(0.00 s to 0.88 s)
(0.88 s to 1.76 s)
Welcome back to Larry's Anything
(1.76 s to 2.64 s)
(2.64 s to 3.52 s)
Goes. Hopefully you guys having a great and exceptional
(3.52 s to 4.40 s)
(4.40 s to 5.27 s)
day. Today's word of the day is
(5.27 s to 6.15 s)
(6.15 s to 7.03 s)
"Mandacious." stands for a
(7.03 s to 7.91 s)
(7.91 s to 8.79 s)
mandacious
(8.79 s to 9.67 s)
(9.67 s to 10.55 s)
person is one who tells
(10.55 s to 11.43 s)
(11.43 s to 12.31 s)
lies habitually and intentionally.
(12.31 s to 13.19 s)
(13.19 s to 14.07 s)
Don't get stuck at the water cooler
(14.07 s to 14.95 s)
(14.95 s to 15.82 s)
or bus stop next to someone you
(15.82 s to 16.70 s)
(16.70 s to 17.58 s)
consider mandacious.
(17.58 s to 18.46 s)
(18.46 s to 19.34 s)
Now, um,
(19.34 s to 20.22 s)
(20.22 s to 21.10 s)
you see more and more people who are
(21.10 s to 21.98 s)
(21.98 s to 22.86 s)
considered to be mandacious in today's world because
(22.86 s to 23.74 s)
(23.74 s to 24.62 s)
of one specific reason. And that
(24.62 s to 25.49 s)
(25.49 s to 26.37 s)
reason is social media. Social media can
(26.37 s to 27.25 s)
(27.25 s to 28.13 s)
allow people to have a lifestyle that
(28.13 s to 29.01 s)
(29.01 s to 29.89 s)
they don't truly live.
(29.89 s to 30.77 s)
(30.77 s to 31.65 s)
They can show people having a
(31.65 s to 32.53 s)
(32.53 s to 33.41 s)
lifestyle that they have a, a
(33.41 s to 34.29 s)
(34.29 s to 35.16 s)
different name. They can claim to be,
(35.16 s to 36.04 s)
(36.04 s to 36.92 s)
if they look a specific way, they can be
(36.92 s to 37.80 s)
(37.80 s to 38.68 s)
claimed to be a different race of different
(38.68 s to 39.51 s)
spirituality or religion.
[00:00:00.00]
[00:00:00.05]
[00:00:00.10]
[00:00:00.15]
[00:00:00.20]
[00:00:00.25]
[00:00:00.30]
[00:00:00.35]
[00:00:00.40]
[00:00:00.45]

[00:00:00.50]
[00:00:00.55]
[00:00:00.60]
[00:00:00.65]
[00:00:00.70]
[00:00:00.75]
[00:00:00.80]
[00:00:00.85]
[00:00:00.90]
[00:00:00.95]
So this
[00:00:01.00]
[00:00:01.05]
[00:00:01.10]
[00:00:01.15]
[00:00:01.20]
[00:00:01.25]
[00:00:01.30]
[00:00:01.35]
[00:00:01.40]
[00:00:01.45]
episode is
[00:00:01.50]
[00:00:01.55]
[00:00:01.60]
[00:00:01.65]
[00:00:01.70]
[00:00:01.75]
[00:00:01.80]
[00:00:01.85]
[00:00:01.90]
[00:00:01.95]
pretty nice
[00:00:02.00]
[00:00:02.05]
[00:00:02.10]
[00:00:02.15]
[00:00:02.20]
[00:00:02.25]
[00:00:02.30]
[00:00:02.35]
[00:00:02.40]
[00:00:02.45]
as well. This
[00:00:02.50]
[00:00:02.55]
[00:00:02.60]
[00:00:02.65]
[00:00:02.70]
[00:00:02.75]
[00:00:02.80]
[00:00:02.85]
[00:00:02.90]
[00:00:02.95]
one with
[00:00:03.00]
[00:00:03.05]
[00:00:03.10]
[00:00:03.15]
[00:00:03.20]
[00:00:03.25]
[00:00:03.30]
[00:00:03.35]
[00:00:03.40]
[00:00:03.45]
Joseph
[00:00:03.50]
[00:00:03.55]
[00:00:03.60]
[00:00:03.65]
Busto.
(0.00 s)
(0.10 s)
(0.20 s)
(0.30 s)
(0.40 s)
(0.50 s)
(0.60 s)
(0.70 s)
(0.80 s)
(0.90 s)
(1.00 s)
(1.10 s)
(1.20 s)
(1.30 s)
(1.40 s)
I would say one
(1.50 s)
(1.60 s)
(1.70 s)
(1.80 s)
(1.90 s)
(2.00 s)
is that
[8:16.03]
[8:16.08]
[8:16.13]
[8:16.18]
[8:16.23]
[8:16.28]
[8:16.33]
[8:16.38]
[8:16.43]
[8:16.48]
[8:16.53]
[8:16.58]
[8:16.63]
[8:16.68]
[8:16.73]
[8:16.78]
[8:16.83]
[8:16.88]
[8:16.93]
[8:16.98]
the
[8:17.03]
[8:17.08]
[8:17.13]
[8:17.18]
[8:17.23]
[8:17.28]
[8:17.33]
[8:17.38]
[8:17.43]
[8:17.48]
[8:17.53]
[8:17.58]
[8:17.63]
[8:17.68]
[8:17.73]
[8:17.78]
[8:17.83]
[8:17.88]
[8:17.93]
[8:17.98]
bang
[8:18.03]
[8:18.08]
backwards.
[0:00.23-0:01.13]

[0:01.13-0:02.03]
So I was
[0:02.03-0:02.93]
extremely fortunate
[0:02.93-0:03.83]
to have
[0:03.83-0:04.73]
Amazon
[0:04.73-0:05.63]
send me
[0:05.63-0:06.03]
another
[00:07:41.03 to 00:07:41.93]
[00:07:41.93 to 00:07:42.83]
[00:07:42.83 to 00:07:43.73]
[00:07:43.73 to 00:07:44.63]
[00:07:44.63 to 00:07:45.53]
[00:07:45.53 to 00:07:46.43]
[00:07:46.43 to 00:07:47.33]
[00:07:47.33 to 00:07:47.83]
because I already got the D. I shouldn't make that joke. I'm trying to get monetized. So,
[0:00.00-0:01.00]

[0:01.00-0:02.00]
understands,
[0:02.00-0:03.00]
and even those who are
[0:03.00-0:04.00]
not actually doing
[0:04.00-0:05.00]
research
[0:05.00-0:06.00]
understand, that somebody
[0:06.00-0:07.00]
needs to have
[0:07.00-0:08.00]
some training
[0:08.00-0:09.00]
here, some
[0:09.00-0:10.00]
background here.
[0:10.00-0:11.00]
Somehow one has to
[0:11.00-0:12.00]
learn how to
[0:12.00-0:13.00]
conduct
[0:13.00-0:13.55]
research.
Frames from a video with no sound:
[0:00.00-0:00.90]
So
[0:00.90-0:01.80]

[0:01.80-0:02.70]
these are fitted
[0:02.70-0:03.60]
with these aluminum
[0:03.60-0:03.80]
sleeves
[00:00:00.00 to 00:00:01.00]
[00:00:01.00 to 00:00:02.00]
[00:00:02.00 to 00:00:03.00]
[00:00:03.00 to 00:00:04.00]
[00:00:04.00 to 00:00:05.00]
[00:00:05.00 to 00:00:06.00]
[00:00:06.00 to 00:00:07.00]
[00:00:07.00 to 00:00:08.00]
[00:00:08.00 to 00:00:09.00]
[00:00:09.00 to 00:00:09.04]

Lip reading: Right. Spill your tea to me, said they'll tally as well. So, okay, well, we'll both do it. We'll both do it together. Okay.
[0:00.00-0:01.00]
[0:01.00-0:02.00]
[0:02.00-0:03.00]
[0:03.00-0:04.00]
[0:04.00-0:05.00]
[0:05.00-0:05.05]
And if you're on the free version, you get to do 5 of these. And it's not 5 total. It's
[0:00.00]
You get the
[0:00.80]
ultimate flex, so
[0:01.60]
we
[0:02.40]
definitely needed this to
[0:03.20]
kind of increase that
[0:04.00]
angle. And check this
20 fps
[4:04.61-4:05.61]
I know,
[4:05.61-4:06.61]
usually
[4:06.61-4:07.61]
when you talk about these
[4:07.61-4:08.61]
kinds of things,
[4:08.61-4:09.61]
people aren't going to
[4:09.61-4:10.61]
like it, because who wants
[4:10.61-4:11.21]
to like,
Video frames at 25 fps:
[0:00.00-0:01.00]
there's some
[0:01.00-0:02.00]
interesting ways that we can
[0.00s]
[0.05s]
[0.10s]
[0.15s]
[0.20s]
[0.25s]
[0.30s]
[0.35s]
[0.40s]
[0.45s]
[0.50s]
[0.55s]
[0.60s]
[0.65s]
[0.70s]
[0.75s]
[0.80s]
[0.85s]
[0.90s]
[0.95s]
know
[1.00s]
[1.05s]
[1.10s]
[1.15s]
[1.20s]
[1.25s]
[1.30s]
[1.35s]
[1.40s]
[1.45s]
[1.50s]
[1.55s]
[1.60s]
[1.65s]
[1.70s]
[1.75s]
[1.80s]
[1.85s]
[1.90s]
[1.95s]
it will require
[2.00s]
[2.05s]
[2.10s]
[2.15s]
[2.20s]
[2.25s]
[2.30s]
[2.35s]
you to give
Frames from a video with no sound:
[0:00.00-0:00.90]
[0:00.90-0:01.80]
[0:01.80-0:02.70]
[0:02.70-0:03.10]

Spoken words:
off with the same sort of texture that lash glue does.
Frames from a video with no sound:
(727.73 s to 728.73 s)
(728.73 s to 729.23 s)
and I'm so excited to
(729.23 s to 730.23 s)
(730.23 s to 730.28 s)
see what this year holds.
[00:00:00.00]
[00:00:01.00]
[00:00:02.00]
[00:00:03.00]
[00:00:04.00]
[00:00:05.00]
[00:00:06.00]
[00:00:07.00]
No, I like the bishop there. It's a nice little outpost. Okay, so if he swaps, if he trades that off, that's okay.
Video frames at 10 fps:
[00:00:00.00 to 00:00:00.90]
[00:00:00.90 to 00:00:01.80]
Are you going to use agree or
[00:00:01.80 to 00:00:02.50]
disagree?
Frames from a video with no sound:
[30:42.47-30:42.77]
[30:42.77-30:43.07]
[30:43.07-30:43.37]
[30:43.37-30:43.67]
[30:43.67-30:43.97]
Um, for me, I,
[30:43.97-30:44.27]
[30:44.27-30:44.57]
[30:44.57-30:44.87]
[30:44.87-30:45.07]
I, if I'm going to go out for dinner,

───

Your instructions: Above are the records; print exactly the lines from the line with "[00:00:00.40]" to the line with "[00:00:02.90]", including both, and nothing else.

Output of the exercise:
[00:00:00.40]
[00:00:00.45]

[00:00:00.50]
[00:00:00.55]
[00:00:00.60]
[00:00:00.65]
[00:00:00.70]
[00:00:00.75]
[00:00:00.80]
[00:00:00.85]
[00:00:00.90]
[00:00:00.95]
So this
[00:00:01.00]
[00:00:01.05]
[00:00:01.10]
[00:00:01.15]
[00:00:01.20]
[00:00:01.25]
[00:00:01.30]
[00:00:01.35]
[00:00:01.40]
[00:00:01.45]
episode is
[00:00:01.50]
[00:00:01.55]
[00:00:01.60]
[00:00:01.65]
[00:00:01.70]
[00:00:01.75]
[00:00:01.80]
[00:00:01.85]
[00:00:01.90]
[00:00:01.95]
pretty nice
[00:00:02.00]
[00:00:02.05]
[00:00:02.10]
[00:00:02.15]
[00:00:02.20]
[00:00:02.25]
[00:00:02.30]
[00:00:02.35]
[00:00:02.40]
[00:00:02.45]
as well. This
[00:00:02.50]
[00:00:02.55]
[00:00:02.60]
[00:00:02.65]
[00:00:02.70]
[00:00:02.75]
[00:00:02.80]
[00:00:02.85]
[00:00:02.90]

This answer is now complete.